Oneheart, Dean Korso, leadwave, Au5 – while the time sleeps
“Oneheart, Dean Korso, leadwave & Au5’s while the time sleeps” sits as the third single from the forthcoming Samsara Passengers album, due August 2025. Spanning ethereal drones, gentle bass pulse and shimmering pads, it evokes that hazy, timeless world of childhood, where hours float loosely and breathing becomes the only measure of time. The track opens with soft synth breath, then gradually layers emotive swells and distant textures, cultivating a dreamy stillness before dissolving into ambient release.
Not Marshall – Gem
Not Marshall continues to release a staggering amount of music, with no context or biographical information at all. Gem is all sharp corners and screeching synths: definitely at the more extreme end of their largely meditative musical output.
Mizmor – Mnemonic I
“Mnemonic I,” the opener of Mnemonic: Ambient Mosaic, emerges from archival fragments originally recorded between 2004 and 2011. It drifts on expansive synth pads, presenting a spacious introduction that feels at once nostalgic and unresolved. Unlike conventional meditative ambient, it carries an undercurrent of distortion—faint echoes of its lo-fi origins—and a glimmer of hymn-like melody that pulls listener attention inward .
chibi – Grief
“Grief” closes chibi’s cassette Dear Mocha, I Hope You’re Happy Pt. 1, landing as a brief yet intense moment of emotional reckoning. Sparse layers of dark ambient noise swell and crackle—like memory fracturing under the weight of loss. It captures the essence of processing intangible sorrow through sound, a condensed journey through shadow. Though brief, it leaves a lasting imprint in the album’s narrative of mourning and quiet transformation.
pinksuicide – Absence
“Absence” is the second track on pinksuicide’s debut album My Rotting Body. At an expansive thirteen minutes, the track distills emotional rupture into ambient intensity. It opens with distant, fractured vocal murmurs and tremulous guitar-like textures before thickening into a resonant wall of layered sound—blood, oil and tears, as the lyrics suggest—swirling into a slow disintegration of form
Orieta Chrem – KON
Another track from the excellent Fantología I compilation, KON starts with brooding Aphex Twin–style synth motifs that twist and flicker, soon joined by clipped percussion and ethereal vocal fragments. The result is a sparse yet charged atmosphere—haunting, restless, potent. In an album rooted in Latin American hauntology, “KON” marks a turning point, steering texture-led ambience toward something more skewed and introspective.

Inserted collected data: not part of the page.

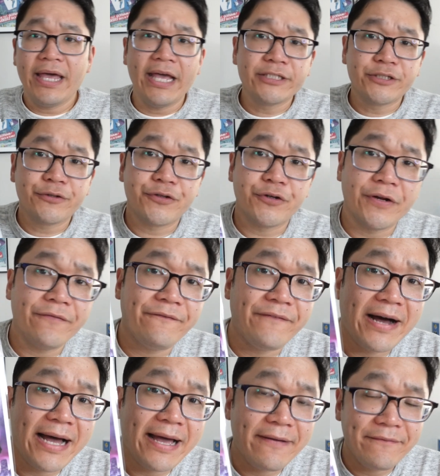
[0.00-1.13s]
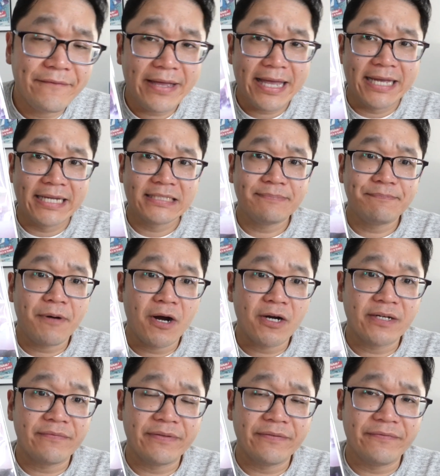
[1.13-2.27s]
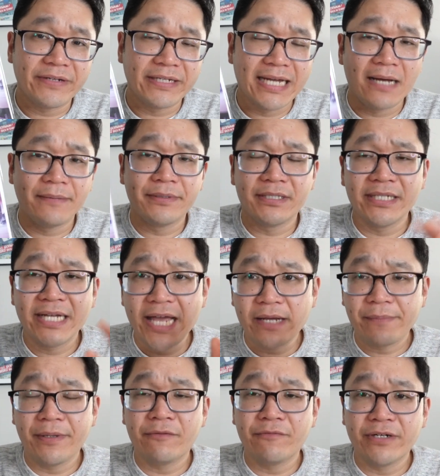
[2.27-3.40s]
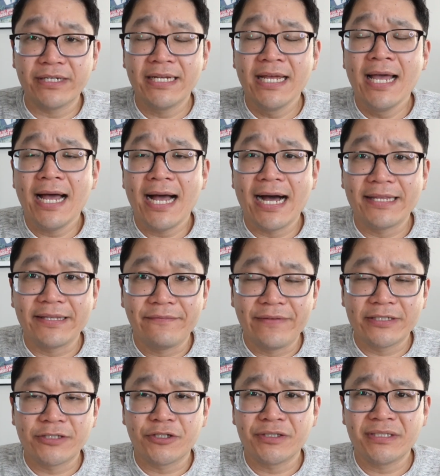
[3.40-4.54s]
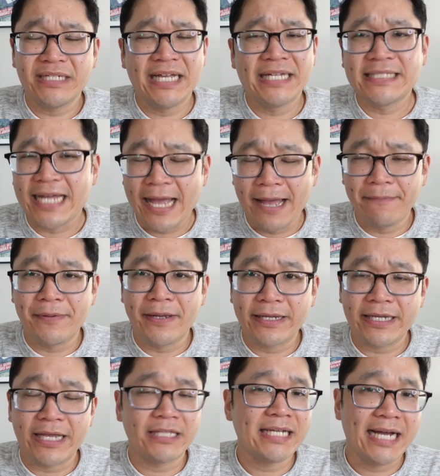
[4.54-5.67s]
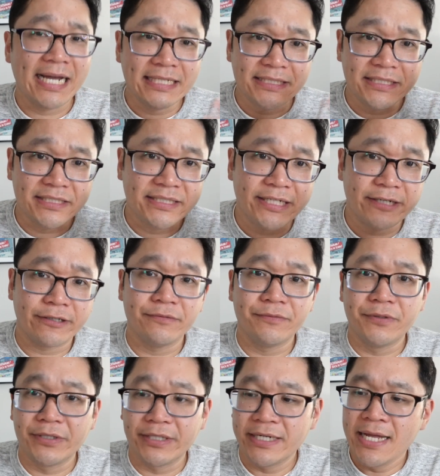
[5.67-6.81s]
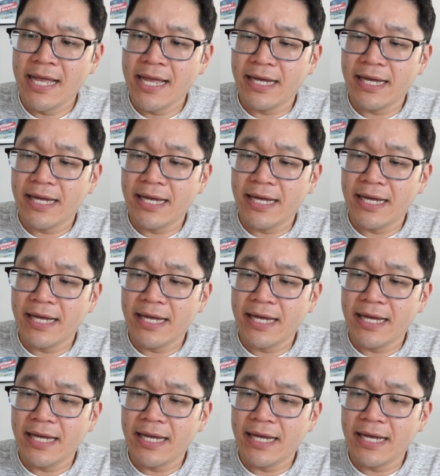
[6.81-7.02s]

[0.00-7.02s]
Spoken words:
Issue 35 is part of the phenomenal Hickman run on the Avengers. It's epic. It ties into Secret War.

Stephen Vitiello, Brendan Canty, Hahn Rowe – Last Minute Guitar
“Last Minute Guitar” opens Second, the collaborative album from Stephen Vitiello, Brendan Korso (Canty) and Hahn Rowe, released on Balmat. Across six and a half minutes, it layers Vitiello’s looping ambient textures over Canty’s precise rhythmic pulse and Rowe’s subtle melodic flourishes. The result is meditative yet propulsive—a meeting of sound‑art, post‑punk and chamber sensibility.

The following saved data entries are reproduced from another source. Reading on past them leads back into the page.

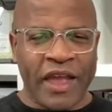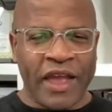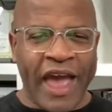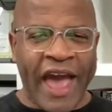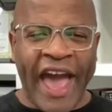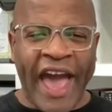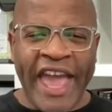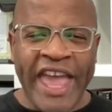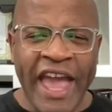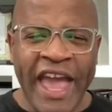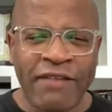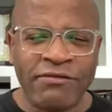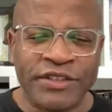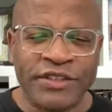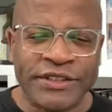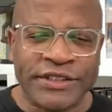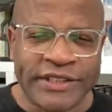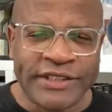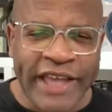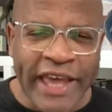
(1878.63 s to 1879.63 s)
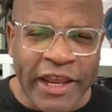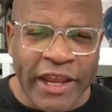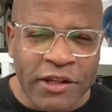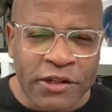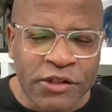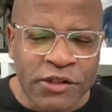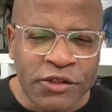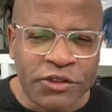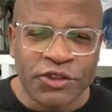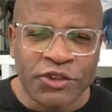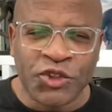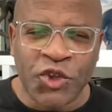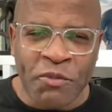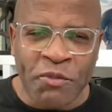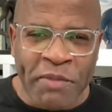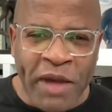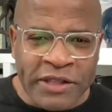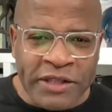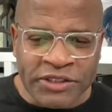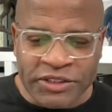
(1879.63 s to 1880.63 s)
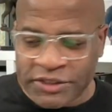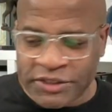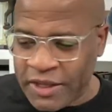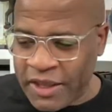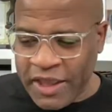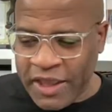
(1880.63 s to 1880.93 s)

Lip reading: I have settled so much.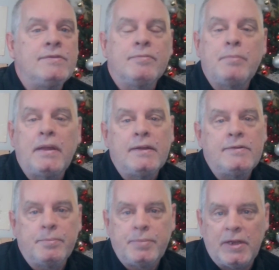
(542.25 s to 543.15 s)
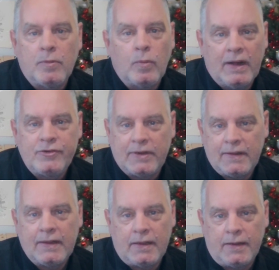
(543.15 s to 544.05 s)
of millions of people watching
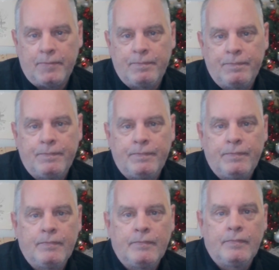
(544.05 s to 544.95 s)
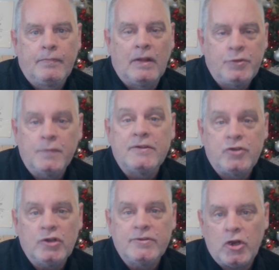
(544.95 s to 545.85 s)
that game until they
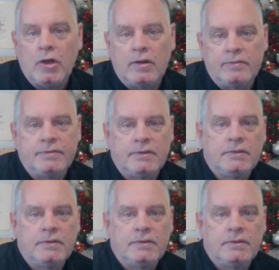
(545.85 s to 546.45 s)
turned it off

i chased a crow – looking at trees pt.2
“Looking at Trees Pt. 2” arrives on void II by i chased a crow as the third track, deepening the EP’s introspective tone. It begins with fingerpicked acoustic motifs floating over quiet field recordings—a hushed pastoral gesture that feels both intimate and expansive. Around the halfway mark, it drifts into subtle drones and delicate harmonic swells, gently stretching its folk leanings into ambient territory.